<<<<

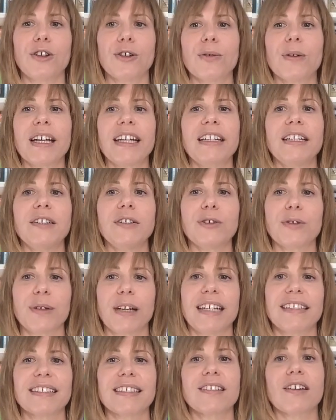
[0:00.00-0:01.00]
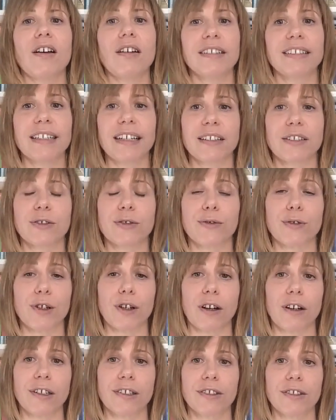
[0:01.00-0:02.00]
Curating creates context
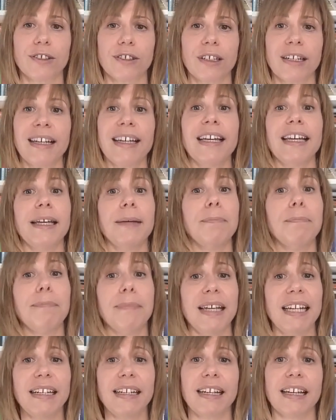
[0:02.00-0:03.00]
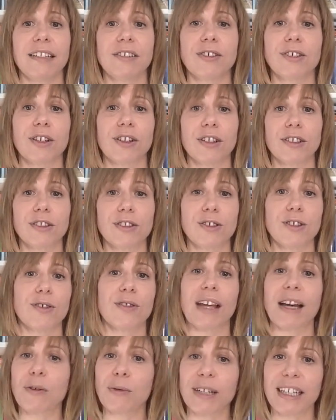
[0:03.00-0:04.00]
for art. It mediates art
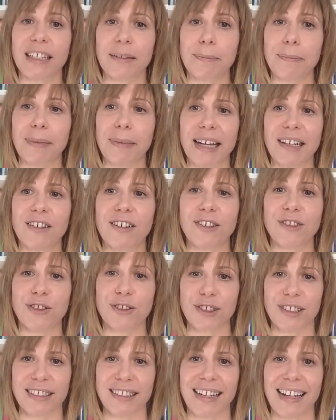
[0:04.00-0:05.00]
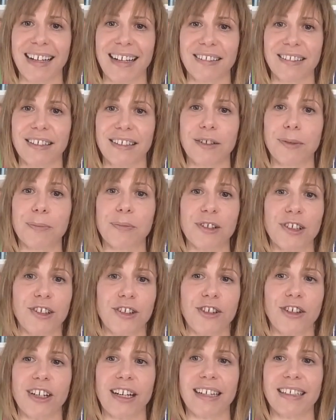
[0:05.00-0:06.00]
so that we can better understand and
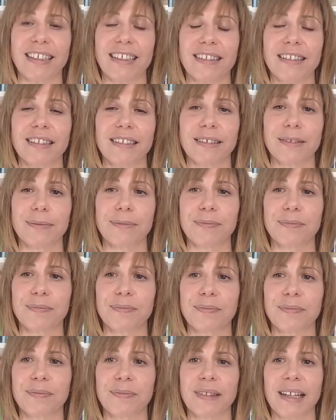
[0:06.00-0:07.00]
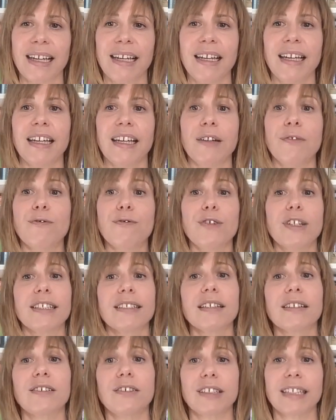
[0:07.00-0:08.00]
appreciate it. In
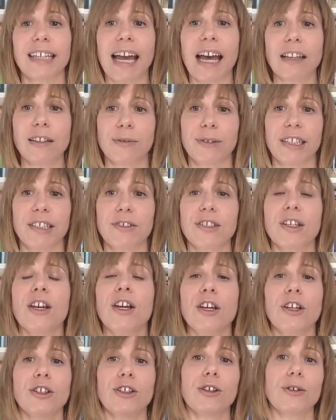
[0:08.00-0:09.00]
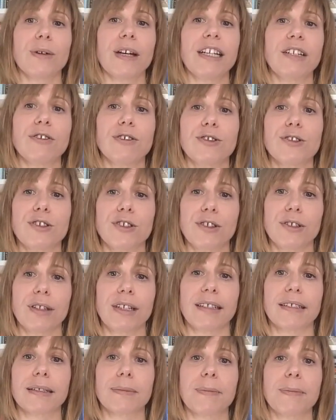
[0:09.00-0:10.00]
physical galleries, curators do
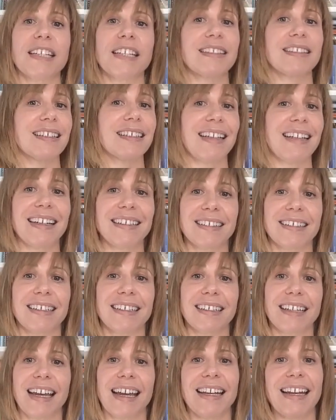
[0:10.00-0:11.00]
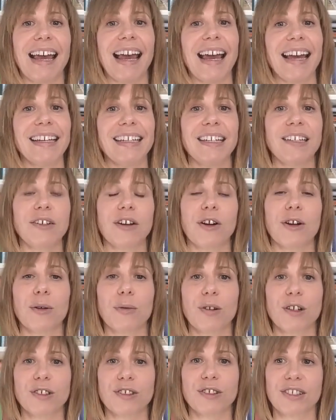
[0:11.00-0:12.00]
this by selecting and hanging
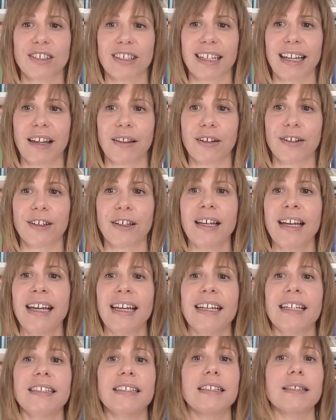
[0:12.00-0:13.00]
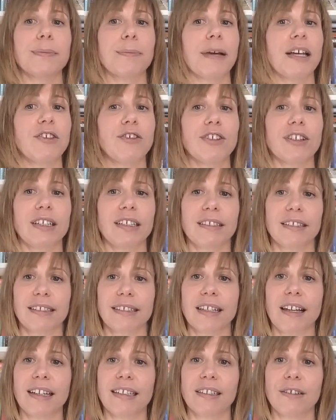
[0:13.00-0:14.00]
artworks together in specially
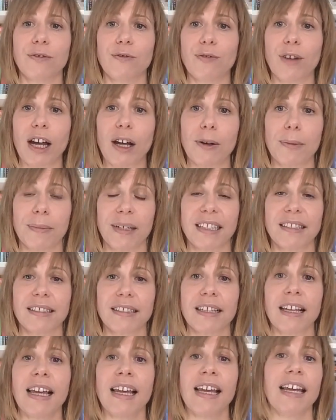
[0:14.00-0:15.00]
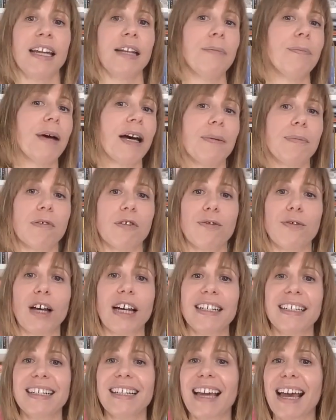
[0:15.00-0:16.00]
designed environments and by
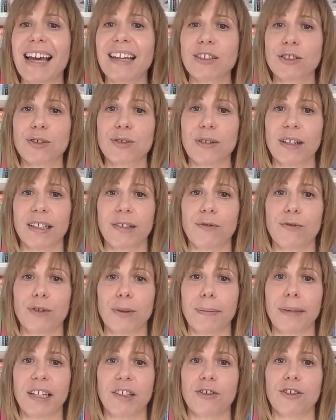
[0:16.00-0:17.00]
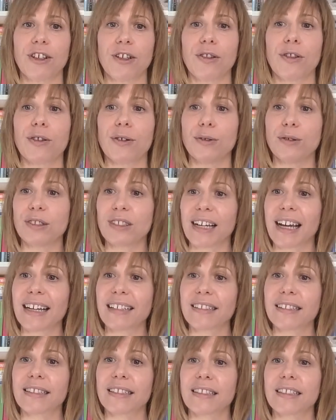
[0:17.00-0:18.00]
providing extra information through
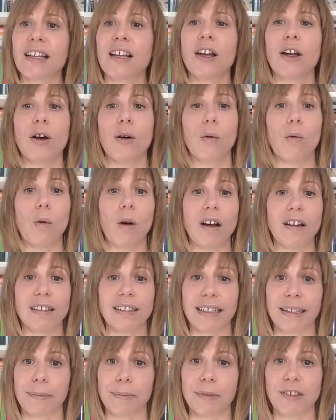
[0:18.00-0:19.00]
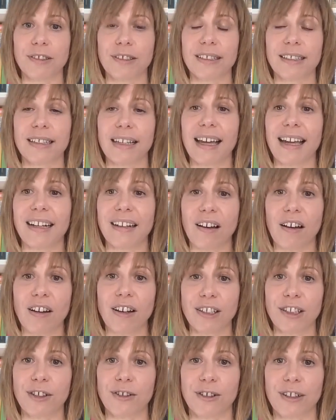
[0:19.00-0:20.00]
texts, wall labels, and
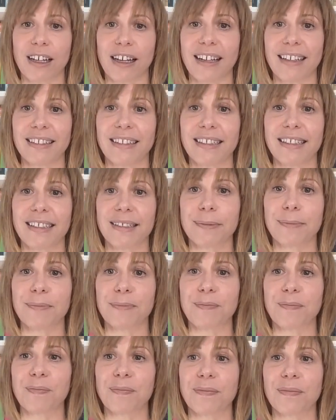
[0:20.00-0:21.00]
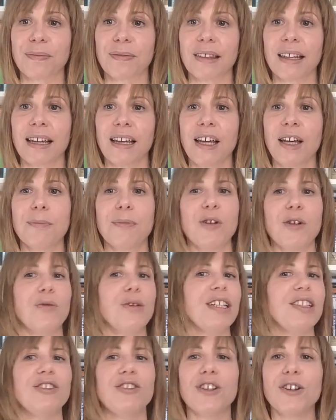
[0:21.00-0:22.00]
audio guides. But
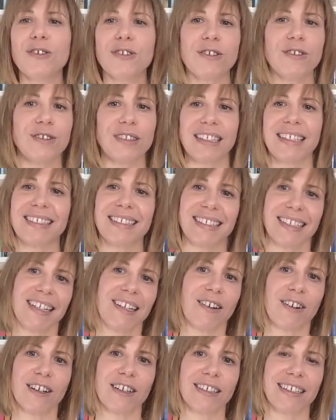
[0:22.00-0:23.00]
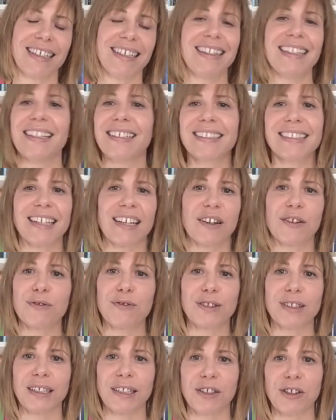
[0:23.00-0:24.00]
we don't only see art in these
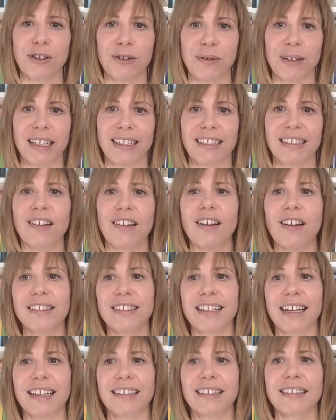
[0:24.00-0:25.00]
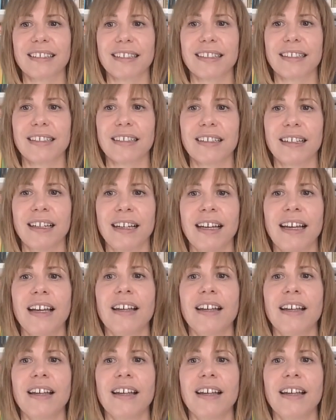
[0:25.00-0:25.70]
carefully curated contexts.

>>>>

The range to copy runs from the line with "[0:11.00-0:12.00]" to the last line of the entries, both included; copy it exactly and leave out the pictures.

Answer for this exercise
[0:11.00-0:12.00]
this by selecting and hanging
[0:12.00-0:13.00]
[0:13.00-0:14.00]
artworks together in specially
[0:14.00-0:15.00]
[0:15.00-0:16.00]
designed environments and by
[0:16.00-0:17.00]
[0:17.00-0:18.00]
providing extra information through
[0:18.00-0:19.00]
[0:19.00-0:20.00]
texts, wall labels, and
[0:20.00-0:21.00]
[0:21.00-0:22.00]
audio guides. But
[0:22.00-0:23.00]
[0:23.00-0:24.00]
we don't only see art in these
[0:24.00-0:25.00]
[0:25.00-0:25.70]
carefully curated contexts.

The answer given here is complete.